■ Extracted material
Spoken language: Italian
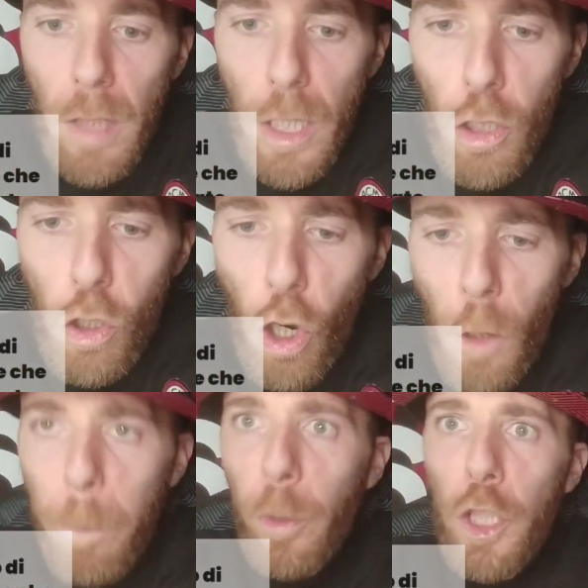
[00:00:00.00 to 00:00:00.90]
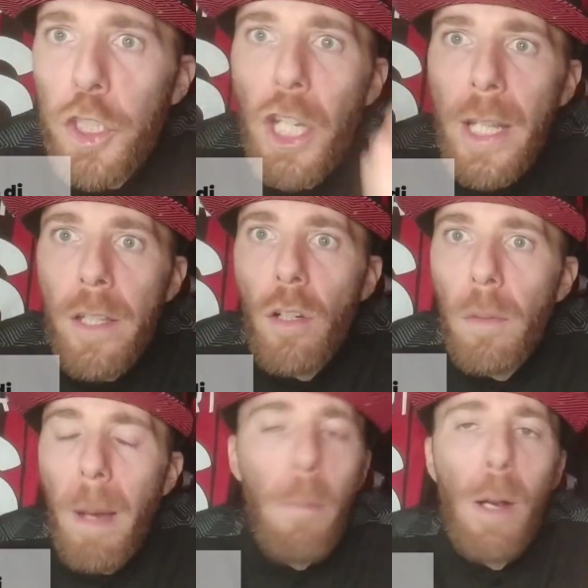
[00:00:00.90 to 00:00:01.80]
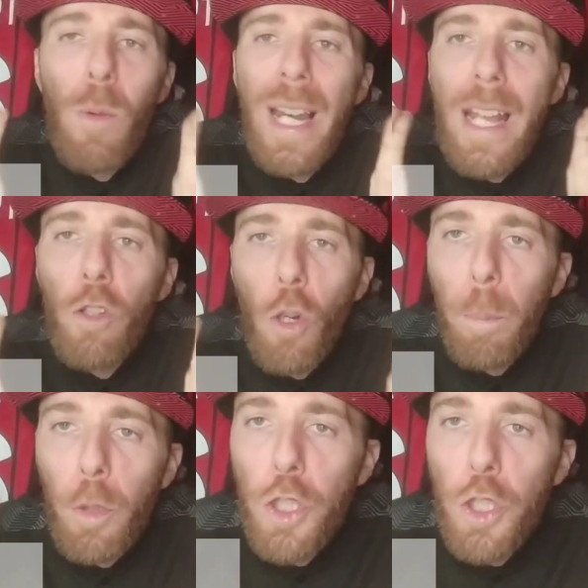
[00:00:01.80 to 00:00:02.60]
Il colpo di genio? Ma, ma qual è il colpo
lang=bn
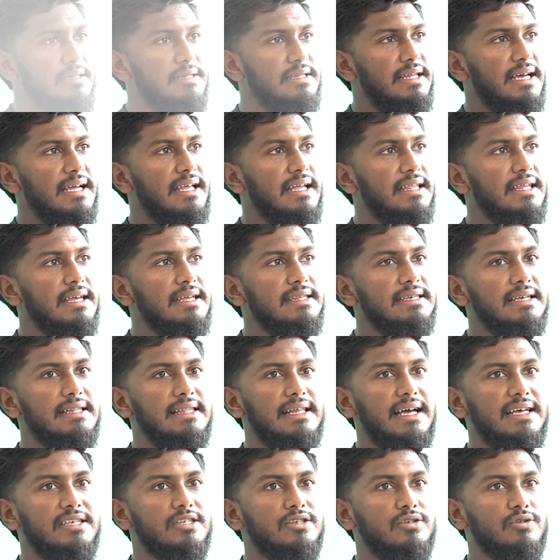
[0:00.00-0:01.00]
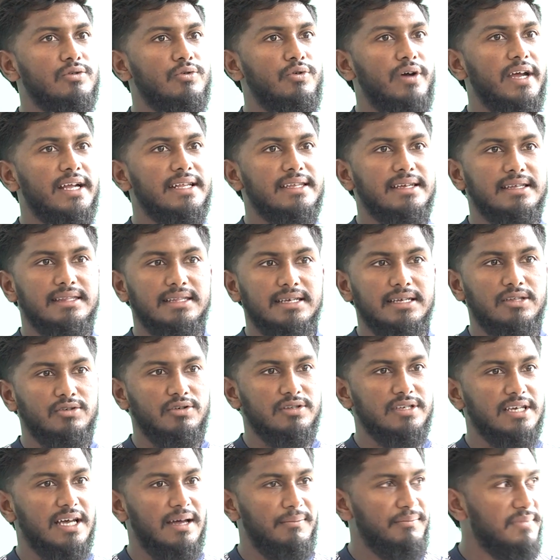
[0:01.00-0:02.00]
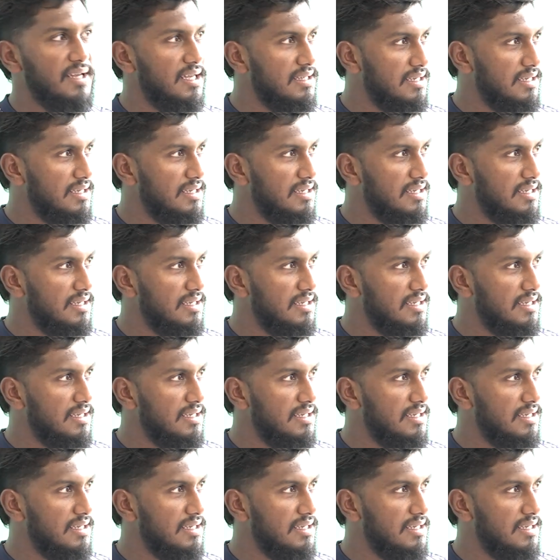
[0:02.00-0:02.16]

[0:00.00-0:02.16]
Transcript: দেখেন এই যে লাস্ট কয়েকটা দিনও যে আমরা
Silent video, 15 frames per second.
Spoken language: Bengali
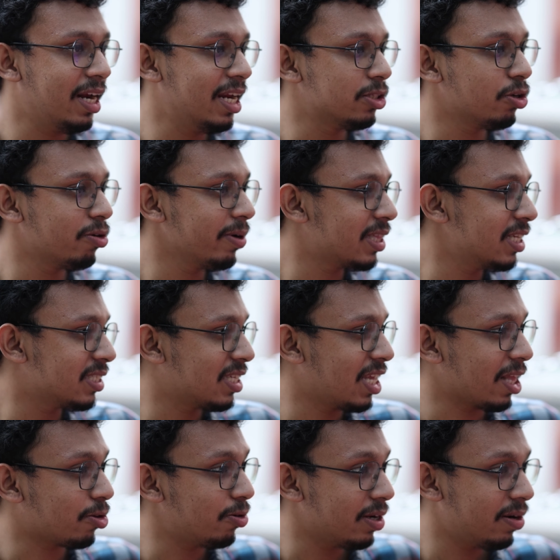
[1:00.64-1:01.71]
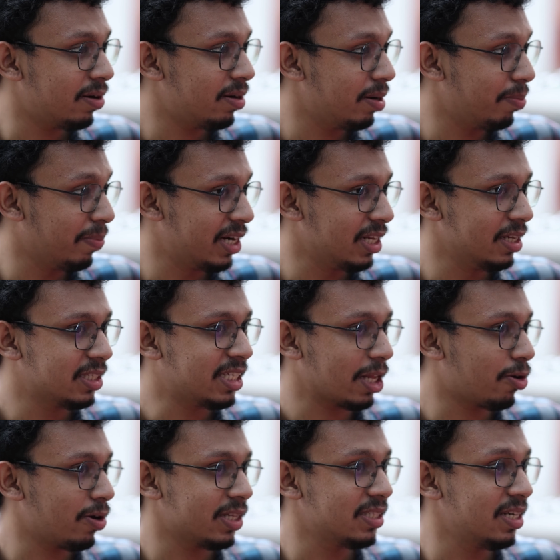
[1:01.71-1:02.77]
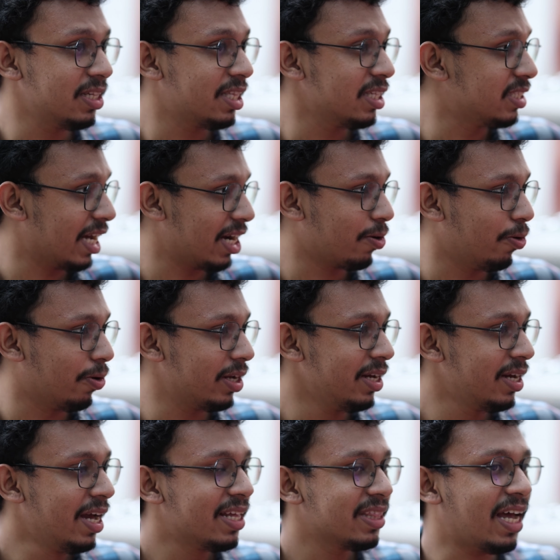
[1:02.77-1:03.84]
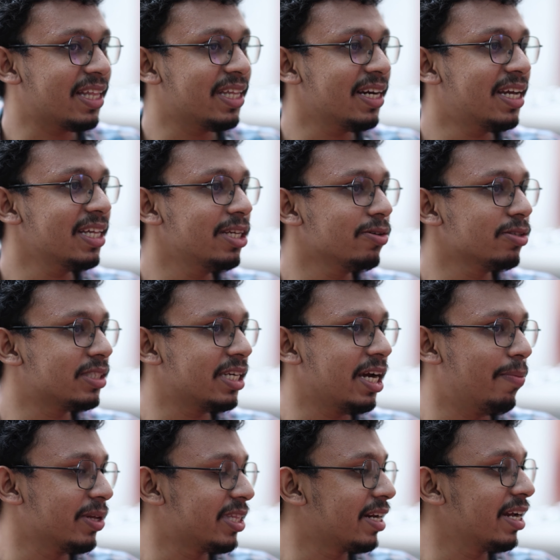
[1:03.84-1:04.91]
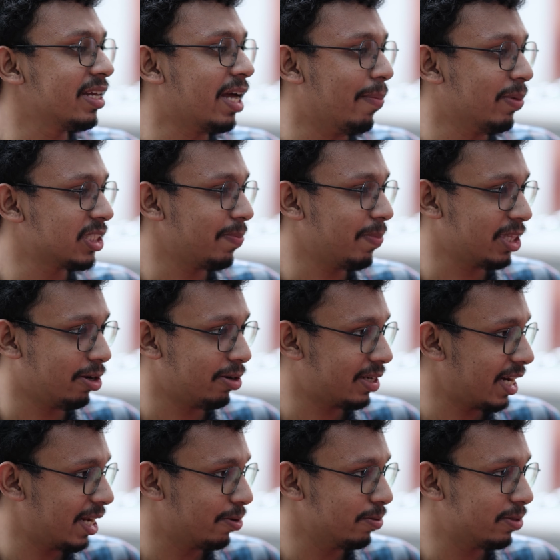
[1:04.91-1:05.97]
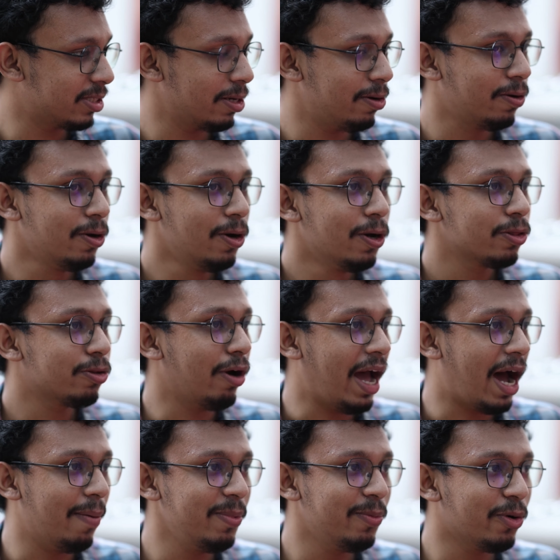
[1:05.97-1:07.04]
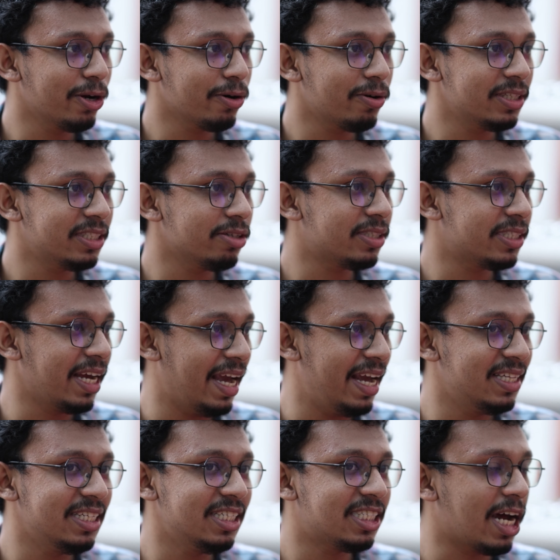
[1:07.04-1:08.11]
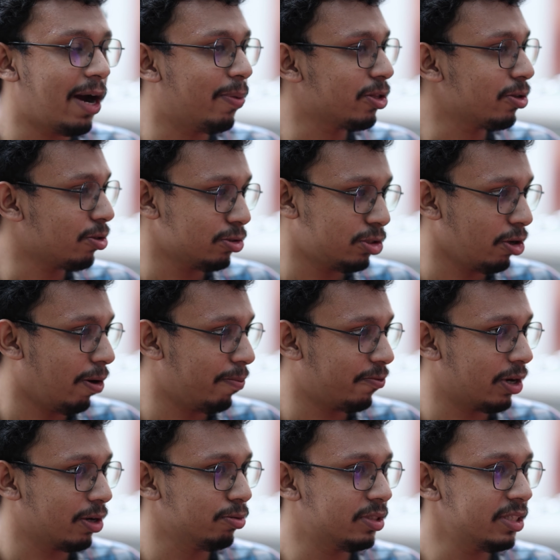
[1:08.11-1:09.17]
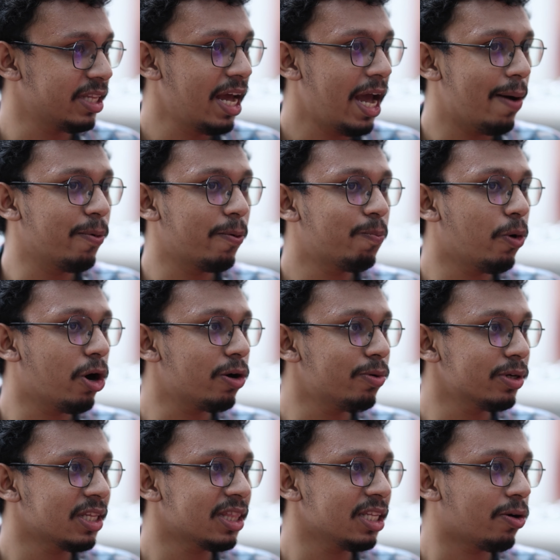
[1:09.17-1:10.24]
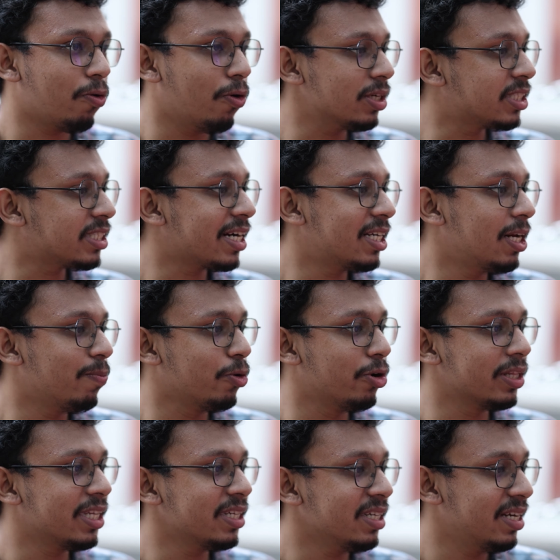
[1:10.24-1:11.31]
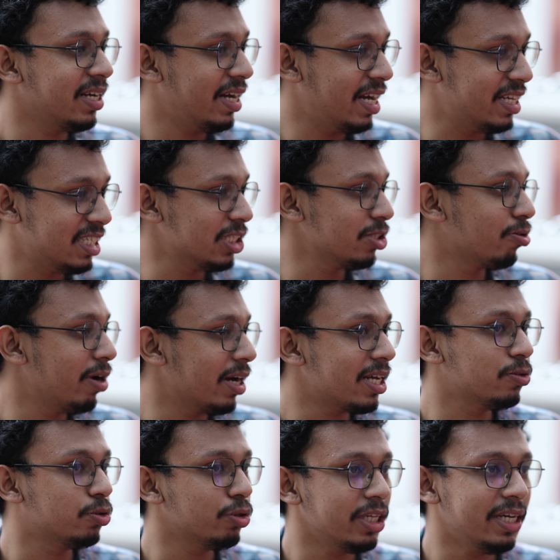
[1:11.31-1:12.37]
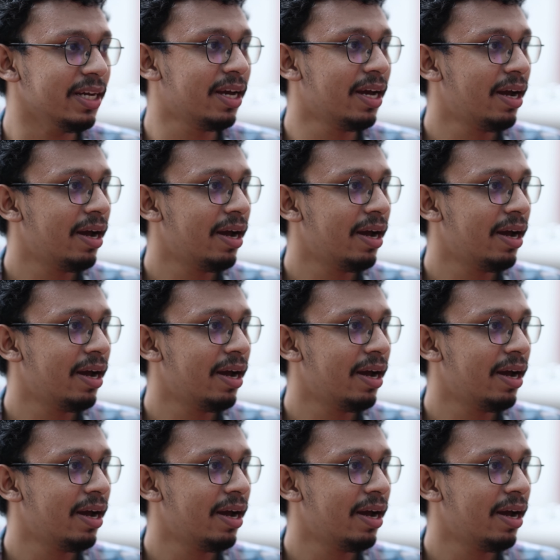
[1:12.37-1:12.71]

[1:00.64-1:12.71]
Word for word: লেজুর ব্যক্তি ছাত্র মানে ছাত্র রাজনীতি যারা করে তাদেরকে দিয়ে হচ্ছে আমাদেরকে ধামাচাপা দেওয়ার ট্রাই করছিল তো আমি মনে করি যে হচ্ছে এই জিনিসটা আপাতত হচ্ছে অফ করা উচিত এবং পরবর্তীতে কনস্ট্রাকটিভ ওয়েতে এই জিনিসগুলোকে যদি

■ Brief
Leaving each image aside, repeat the listing above exactly.

■ Finished exercise
Spoken language: Italian
[00:00:00.00 to 00:00:00.90]
[00:00:00.90 to 00:00:01.80]
[00:00:01.80 to 00:00:02.60]
Il colpo di genio? Ma, ma qual è il colpo
lang=bn
[0:00.00-0:01.00]
[0:01.00-0:02.00]
[0:02.00-0:02.16]

[0:00.00-0:02.16]
Transcript: দেখেন এই যে লাস্ট কয়েকটা দিনও যে আমরা
Silent video, 15 frames per second.
Spoken language: Bengali
[1:00.64-1:01.71]
[1:01.71-1:02.77]
[1:02.77-1:03.84]
[1:03.84-1:04.91]
[1:04.91-1:05.97]
[1:05.97-1:07.04]
[1:07.04-1:08.11]
[1:08.11-1:09.17]
[1:09.17-1:10.24]
[1:10.24-1:11.31]
[1:11.31-1:12.37]
[1:12.37-1:12.71]

[1:00.64-1:12.71]
Word for word: লেজুর ব্যক্তি ছাত্র মানে ছাত্র রাজনীতি যারা করে তাদেরকে দিয়ে হচ্ছে আমাদেরকে ধামাচাপা দেওয়ার ট্রাই করছিল তো আমি মনে করি যে হচ্ছে এই জিনিসটা আপাতত হচ্ছে অফ করা উচিত এবং পরবর্তীতে কনস্ট্রাকটিভ ওয়েতে এই জিনিসগুলোকে যদি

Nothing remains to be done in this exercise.